What to do
In the listing below, find the line containing "[0:00.00-0:01.00]" and the line containing "Transcript, with fillers: I", then copy exactly everything from the first through the second, except the pictures.

Dataset
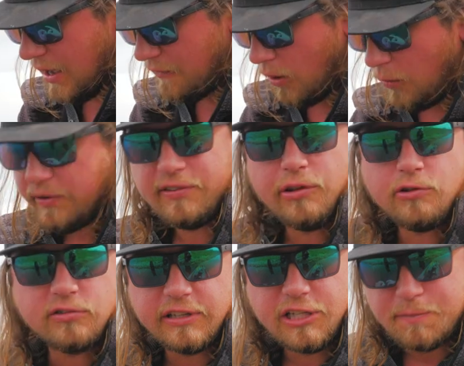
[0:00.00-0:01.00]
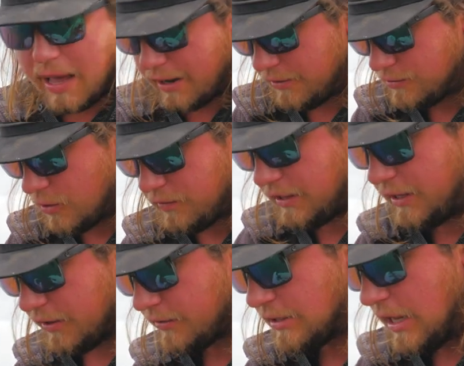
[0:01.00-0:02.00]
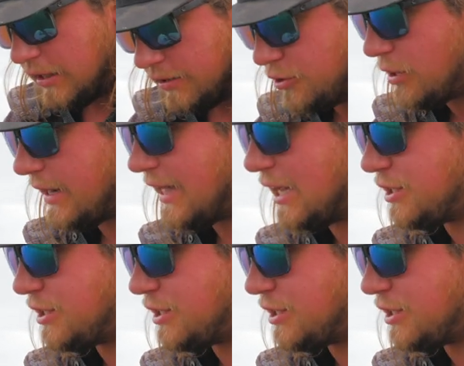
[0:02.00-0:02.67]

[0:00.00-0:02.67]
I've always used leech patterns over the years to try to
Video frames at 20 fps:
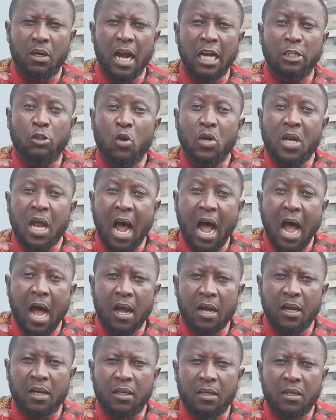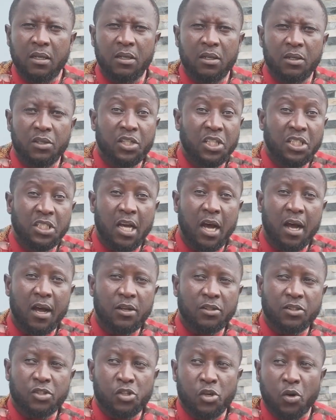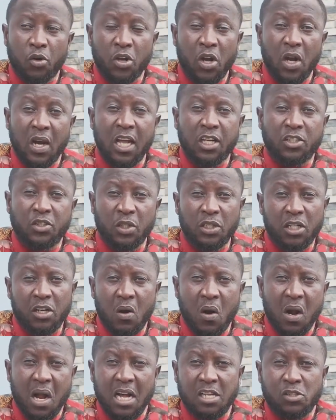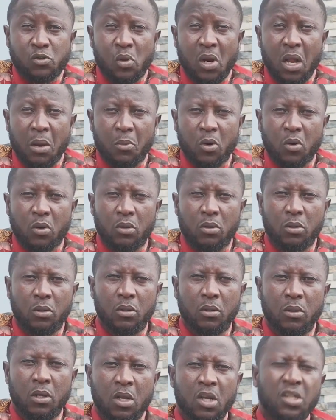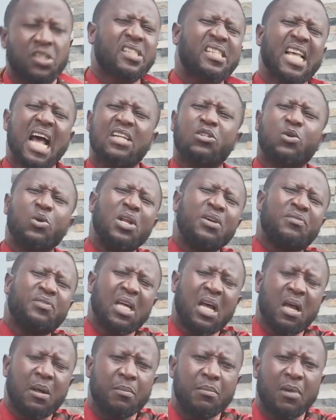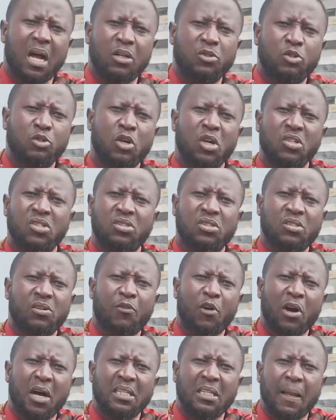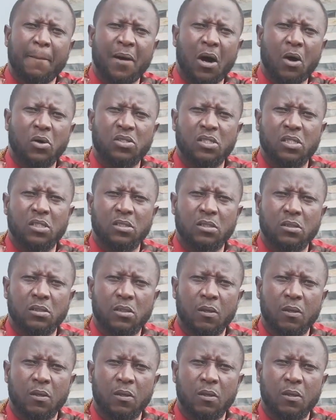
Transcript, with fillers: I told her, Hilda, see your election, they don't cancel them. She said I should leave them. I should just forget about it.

--

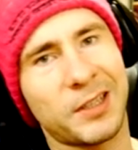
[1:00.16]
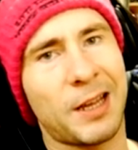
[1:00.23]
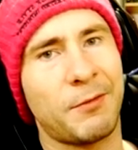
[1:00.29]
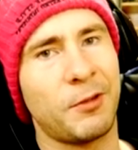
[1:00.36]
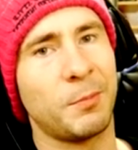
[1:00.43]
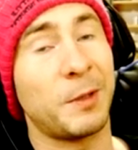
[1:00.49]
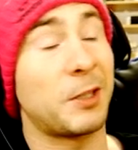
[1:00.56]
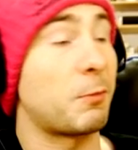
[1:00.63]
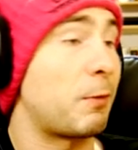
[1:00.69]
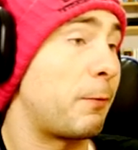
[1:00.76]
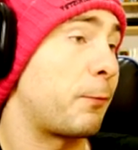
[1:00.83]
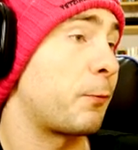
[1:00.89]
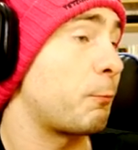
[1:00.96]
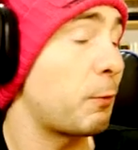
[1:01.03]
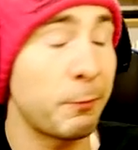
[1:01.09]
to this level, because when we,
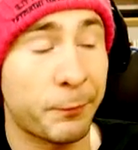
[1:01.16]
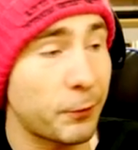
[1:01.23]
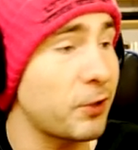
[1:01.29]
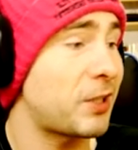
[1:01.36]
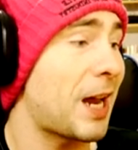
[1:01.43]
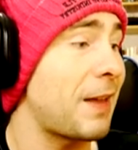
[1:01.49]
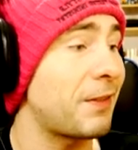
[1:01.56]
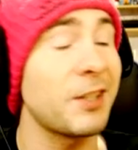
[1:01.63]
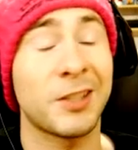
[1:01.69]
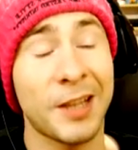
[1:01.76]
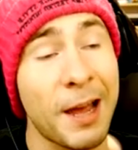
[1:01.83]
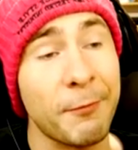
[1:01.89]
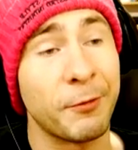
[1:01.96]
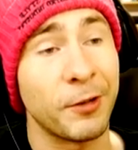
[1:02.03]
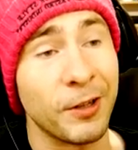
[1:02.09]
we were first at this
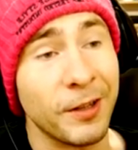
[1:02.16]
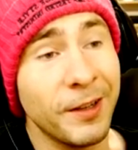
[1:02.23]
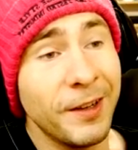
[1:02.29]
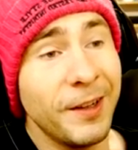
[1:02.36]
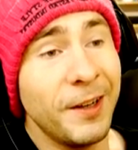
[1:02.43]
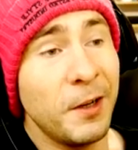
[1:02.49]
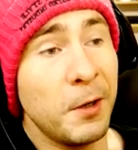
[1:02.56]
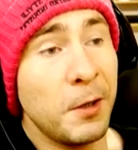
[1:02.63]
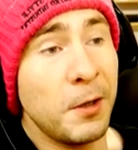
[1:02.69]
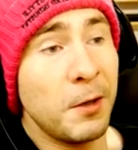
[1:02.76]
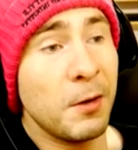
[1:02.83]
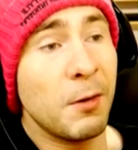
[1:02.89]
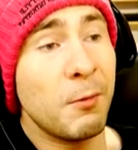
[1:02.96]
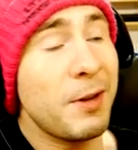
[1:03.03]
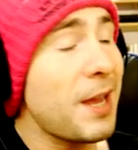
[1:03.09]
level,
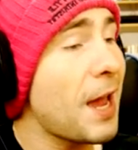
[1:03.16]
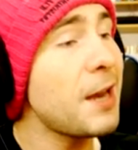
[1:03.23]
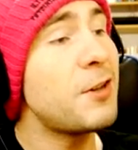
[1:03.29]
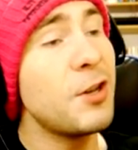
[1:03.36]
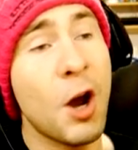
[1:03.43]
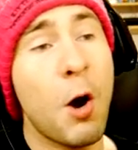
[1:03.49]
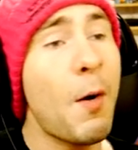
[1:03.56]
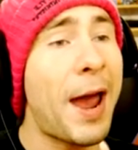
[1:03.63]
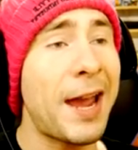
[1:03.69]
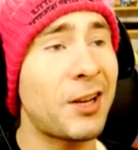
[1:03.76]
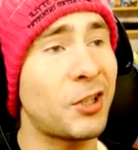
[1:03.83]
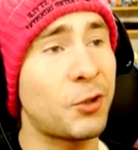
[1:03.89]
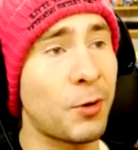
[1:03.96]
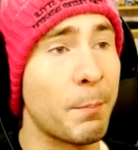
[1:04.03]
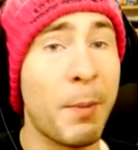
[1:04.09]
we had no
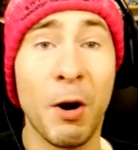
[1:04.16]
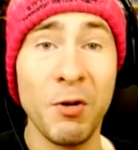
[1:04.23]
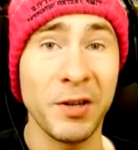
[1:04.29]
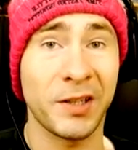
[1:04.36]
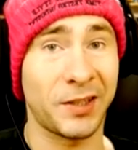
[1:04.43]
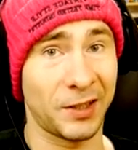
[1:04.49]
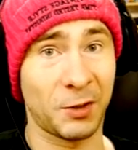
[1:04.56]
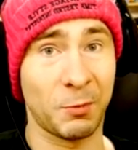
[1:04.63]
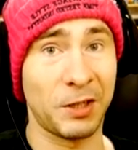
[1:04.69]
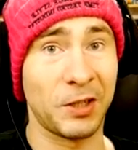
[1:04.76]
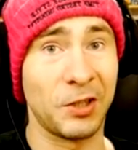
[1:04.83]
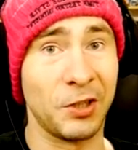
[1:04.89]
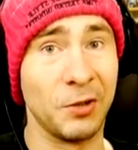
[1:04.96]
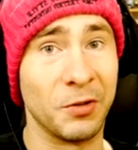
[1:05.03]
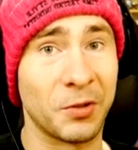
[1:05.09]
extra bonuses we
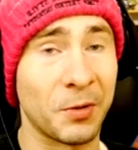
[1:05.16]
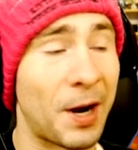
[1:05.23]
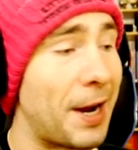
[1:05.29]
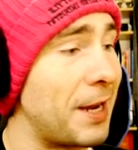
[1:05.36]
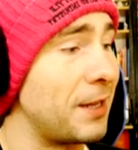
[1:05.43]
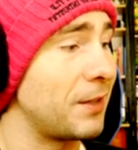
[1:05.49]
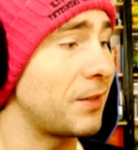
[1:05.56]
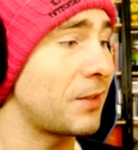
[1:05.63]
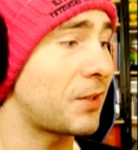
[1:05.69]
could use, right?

Final answer
[0:00.00-0:01.00]
[0:01.00-0:02.00]
[0:02.00-0:02.67]

[0:00.00-0:02.67]
I've always used leech patterns over the years to try to
Video frames at 20 fps:
Transcript, with fillers: I told her, Hilda, see your election, they don't cancel them. She said I should leave them. I should just forget about it.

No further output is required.